- THE TASK -
When the string "Verbatim" appears in a line of the records, show the whole line.

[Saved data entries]
───

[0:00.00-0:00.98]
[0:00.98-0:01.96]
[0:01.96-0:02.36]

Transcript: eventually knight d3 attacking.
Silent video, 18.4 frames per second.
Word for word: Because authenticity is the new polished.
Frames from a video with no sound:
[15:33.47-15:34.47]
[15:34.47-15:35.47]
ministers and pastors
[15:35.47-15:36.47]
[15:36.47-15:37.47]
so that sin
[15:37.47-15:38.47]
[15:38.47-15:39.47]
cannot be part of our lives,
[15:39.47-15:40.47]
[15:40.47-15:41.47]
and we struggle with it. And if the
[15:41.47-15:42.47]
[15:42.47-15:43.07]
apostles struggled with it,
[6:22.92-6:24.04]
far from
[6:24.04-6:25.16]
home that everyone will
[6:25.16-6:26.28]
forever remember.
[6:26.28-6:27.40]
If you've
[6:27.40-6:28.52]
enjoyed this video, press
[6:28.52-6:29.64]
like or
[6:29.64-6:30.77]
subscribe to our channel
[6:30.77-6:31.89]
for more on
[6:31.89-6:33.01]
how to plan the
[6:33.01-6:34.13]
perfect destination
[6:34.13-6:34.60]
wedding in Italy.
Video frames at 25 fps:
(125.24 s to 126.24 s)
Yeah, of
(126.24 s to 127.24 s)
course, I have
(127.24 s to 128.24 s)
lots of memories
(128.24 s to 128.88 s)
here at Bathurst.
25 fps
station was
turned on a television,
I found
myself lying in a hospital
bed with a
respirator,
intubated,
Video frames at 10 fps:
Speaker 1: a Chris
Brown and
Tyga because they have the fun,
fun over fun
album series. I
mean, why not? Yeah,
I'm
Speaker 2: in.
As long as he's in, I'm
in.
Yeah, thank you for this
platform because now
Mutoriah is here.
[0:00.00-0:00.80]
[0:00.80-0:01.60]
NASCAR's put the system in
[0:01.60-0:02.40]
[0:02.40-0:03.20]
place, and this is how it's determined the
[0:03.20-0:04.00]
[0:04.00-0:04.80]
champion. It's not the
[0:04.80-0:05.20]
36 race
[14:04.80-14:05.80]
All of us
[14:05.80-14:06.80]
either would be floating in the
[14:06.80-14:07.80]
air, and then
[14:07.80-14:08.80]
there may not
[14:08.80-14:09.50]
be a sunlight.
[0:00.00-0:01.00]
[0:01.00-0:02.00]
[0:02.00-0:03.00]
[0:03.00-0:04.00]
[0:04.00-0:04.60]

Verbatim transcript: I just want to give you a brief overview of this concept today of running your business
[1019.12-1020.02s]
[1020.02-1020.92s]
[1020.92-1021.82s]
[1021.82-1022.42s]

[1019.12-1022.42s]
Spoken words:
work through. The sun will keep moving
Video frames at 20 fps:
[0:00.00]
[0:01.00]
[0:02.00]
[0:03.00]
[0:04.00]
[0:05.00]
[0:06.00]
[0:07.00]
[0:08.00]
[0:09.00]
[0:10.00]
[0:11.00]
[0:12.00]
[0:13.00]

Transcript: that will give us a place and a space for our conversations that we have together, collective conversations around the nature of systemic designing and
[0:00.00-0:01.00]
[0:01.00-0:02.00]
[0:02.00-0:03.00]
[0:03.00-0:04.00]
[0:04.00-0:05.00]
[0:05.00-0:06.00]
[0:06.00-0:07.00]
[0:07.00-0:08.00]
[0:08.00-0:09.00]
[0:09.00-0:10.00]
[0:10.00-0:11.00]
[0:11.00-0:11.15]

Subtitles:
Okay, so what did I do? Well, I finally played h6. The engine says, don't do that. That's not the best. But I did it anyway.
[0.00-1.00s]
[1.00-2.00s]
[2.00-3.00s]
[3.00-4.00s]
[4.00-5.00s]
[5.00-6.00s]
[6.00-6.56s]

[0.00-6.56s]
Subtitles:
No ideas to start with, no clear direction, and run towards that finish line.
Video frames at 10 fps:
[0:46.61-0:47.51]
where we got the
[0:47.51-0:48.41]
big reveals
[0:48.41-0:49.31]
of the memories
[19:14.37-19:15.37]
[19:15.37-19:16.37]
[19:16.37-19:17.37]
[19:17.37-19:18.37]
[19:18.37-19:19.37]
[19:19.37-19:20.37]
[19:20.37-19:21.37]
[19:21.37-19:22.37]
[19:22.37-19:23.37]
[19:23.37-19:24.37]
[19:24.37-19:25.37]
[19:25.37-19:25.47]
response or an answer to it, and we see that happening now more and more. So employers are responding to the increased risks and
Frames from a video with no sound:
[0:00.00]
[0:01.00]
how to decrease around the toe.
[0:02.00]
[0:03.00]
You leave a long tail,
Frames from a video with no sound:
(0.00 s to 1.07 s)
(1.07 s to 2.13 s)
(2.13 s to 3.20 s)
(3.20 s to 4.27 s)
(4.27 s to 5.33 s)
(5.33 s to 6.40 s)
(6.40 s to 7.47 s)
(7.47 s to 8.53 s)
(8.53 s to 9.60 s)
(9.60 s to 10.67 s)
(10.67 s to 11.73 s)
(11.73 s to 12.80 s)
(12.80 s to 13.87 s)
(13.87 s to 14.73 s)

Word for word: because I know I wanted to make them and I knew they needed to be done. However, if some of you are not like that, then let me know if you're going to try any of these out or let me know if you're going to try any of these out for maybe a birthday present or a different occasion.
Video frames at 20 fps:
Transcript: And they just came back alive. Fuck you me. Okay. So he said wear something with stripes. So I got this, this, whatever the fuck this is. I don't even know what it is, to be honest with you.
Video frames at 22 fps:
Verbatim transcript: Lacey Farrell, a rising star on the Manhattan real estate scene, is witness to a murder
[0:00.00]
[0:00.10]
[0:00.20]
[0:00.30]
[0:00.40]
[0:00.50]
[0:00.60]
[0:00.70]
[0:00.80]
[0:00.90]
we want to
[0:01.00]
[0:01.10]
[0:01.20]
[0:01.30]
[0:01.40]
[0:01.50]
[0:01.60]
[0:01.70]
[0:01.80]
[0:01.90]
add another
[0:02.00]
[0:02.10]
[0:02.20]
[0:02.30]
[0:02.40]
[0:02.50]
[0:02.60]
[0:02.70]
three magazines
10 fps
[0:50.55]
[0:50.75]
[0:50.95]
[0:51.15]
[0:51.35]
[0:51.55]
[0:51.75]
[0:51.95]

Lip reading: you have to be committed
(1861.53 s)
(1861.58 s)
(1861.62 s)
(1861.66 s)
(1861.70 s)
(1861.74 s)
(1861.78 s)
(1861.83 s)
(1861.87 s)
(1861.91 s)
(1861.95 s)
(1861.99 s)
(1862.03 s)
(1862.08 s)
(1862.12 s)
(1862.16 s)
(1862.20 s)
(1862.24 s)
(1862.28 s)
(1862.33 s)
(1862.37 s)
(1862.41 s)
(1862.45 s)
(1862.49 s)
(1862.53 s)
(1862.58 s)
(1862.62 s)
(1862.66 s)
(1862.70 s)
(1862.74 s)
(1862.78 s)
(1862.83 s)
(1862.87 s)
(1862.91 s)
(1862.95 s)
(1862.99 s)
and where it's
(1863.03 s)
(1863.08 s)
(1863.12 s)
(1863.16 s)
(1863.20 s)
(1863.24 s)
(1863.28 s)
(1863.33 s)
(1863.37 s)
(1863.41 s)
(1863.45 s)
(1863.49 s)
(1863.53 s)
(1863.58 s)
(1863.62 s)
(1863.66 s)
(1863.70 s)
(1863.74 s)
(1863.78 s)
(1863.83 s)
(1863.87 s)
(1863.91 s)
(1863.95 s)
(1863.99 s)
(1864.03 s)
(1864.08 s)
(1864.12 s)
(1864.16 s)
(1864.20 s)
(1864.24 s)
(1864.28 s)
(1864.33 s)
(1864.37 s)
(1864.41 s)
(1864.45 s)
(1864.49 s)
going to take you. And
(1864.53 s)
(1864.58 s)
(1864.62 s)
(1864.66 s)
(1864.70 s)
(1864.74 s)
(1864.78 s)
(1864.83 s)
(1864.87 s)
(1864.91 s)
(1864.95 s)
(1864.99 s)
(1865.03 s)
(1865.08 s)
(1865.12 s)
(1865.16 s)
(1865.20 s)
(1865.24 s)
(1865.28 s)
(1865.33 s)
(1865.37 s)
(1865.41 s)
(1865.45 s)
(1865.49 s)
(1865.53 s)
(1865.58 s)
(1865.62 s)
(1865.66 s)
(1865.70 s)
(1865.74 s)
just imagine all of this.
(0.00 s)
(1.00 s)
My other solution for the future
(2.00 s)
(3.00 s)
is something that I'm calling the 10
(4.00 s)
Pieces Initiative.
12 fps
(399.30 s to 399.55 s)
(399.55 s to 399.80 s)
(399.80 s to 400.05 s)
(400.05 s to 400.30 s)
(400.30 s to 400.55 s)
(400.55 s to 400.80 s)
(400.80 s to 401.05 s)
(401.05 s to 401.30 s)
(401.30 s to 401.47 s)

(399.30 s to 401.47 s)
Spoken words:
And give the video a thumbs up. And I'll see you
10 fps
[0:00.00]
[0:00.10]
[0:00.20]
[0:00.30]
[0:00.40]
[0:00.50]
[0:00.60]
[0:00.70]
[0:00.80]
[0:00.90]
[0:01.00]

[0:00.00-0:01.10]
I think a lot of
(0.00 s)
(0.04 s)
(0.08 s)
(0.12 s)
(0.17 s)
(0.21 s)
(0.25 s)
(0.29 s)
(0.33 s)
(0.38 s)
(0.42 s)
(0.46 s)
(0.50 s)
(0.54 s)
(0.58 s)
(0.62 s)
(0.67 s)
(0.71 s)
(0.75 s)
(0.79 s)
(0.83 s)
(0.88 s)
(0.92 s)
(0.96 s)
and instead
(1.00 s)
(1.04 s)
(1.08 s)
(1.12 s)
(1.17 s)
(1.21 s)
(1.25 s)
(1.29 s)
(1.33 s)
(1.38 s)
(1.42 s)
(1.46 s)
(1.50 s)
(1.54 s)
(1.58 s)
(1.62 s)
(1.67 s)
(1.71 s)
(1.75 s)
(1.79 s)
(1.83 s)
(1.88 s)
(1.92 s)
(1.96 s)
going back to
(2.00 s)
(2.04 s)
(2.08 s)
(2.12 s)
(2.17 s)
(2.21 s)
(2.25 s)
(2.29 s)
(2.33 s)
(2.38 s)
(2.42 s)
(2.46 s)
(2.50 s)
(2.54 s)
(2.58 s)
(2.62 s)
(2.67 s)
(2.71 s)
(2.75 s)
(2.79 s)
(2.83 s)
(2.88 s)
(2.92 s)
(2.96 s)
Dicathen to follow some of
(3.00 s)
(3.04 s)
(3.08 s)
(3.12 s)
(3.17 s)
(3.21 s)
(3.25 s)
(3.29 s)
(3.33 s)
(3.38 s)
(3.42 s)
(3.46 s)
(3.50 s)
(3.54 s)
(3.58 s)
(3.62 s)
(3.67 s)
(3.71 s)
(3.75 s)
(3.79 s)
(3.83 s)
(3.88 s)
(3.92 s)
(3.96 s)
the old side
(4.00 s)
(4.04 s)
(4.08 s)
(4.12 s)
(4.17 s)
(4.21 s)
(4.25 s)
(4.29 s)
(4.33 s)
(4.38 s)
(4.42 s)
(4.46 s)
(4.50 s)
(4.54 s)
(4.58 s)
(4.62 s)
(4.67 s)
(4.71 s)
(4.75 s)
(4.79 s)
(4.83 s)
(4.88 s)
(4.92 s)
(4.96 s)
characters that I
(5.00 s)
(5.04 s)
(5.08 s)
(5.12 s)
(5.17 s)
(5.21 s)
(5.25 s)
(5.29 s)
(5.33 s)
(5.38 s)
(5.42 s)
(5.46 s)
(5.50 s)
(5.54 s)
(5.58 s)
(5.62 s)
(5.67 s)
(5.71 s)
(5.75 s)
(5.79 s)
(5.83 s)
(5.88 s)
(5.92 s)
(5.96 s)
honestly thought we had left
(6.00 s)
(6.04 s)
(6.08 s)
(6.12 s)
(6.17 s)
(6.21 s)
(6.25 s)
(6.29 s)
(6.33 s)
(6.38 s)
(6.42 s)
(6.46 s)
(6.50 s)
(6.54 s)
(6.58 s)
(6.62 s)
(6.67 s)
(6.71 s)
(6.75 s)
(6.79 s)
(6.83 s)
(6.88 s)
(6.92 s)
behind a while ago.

───

- TASK OUTPUT -
Verbatim transcript: I just want to give you a brief overview of this concept today of running your business
Verbatim transcript: Lacey Farrell, a rising star on the Manhattan real estate scene, is witness to a murder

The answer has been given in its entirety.